问题
I am brand new to using Elasticsearch and I'm having an issue getting all results back when I run an Elasticsearch query through my Python script. My goal is to query an index ("my_index" below), take those results, and put them into a pandas DataFrame which goes through a Django app and eventually ends up in a Word document.
My code is:
es = Elasticsearch()
logs_index = "my_index"
logs = es.search(index=logs_index,body=my_query)
and it tells me I have 72 hits, but then when I do:
df = logs['hits']['hits']
len(df)
It says the length is only 10. I saw someone had a similar issue on this question but their solution did not work for me.

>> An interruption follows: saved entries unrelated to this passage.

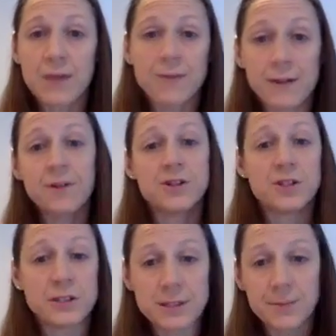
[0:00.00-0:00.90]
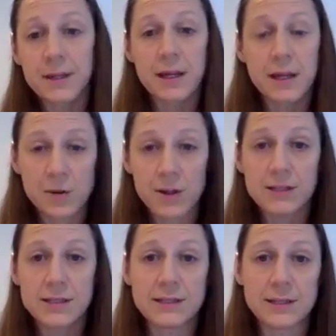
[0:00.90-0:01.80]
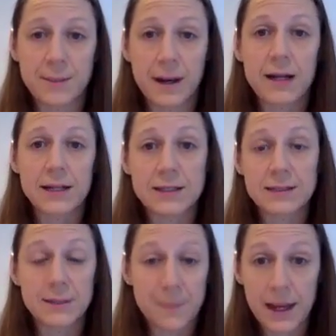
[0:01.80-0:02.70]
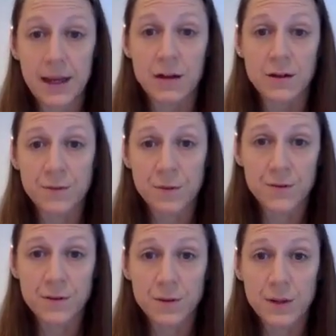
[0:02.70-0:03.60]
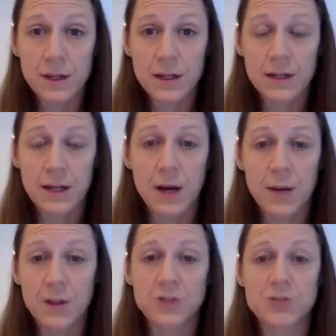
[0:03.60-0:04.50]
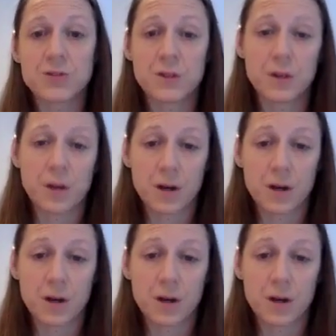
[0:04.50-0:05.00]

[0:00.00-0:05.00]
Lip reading: fever just simply increases the body's demand for fluid and how much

from elasticsearch import Elasticsearch
from elasticsearch_dsl import Search
es = Elasticsearch()
logs_index = "my_index"
search = Search(using=es)
total = search.count()
search = search[0:total]
logs = es.search(index=logs_index,body=my_query)
len(logs['hits']['hits'])
The len function still says I only have 10 results. What am I doing wrong, or what else can I do to get all 72 results back?
ETA: I am aware that I can just add "size": 10000 to my query to stop it from truncating to just 10, but since the user will be entering their search query I need to find another way that isn't just in the search query.
回答1:
You need to pass a size parameter to your es.search() call.
Please read the API Docs
size – Number of hits to return (default: 10)
An example:
es.search(index=logs_index, body=my_query, size=1000)
Please note that this is not an optimal way to get all index documents or a query that returns a lot of documents. For that you should do a scroll operation which is also documented in the API Docs provided under the scan() abstraction for scroll Elastic Operation.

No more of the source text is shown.